◆ **Collected data entries**
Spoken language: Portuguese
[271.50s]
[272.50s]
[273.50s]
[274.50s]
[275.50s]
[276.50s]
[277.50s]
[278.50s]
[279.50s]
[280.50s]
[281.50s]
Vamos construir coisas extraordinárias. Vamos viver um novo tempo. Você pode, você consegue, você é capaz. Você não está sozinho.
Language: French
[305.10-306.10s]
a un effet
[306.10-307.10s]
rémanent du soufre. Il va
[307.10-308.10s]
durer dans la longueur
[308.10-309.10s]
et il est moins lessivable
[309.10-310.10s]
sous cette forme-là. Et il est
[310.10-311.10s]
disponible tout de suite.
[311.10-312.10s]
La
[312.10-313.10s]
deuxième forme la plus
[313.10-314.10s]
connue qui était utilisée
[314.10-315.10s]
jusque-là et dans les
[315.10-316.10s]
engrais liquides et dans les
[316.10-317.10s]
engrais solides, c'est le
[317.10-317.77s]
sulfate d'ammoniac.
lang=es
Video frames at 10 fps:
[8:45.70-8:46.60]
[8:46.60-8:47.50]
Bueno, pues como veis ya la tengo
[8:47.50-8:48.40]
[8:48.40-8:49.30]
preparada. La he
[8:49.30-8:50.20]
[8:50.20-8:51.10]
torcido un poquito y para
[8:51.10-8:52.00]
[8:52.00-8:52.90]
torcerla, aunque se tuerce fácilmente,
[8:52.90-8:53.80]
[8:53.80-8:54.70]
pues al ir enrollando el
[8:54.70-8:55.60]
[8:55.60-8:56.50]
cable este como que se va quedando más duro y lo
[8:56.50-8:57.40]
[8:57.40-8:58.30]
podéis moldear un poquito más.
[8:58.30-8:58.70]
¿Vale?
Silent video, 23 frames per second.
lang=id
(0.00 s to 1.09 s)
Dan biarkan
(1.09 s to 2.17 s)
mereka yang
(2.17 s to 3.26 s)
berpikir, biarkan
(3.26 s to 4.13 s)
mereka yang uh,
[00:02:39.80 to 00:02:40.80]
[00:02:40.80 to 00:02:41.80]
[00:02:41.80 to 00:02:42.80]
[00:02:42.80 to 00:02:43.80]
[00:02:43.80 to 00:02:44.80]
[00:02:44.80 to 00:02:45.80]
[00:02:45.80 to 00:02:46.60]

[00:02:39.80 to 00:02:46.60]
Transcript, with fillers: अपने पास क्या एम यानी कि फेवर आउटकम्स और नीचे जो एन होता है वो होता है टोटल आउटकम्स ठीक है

◆ **PROBLEM STATEMENT**
Starting from the line that contains "[00:02:41.80 to 00:02:42.80]", give again every line to the last line of the data, exactly. Include nothing else.

◆ **RESPONSE TO THE TASK**
[00:02:41.80 to 00:02:42.80]
[00:02:42.80 to 00:02:43.80]
[00:02:43.80 to 00:02:44.80]
[00:02:44.80 to 00:02:45.80]
[00:02:45.80 to 00:02:46.60]

[00:02:39.80 to 00:02:46.60]
Transcript, with fillers: अपने पास क्या एम यानी कि फेवर आउटकम्स और नीचे जो एन होता है वो होता है टोटल आउटकम्स ठीक है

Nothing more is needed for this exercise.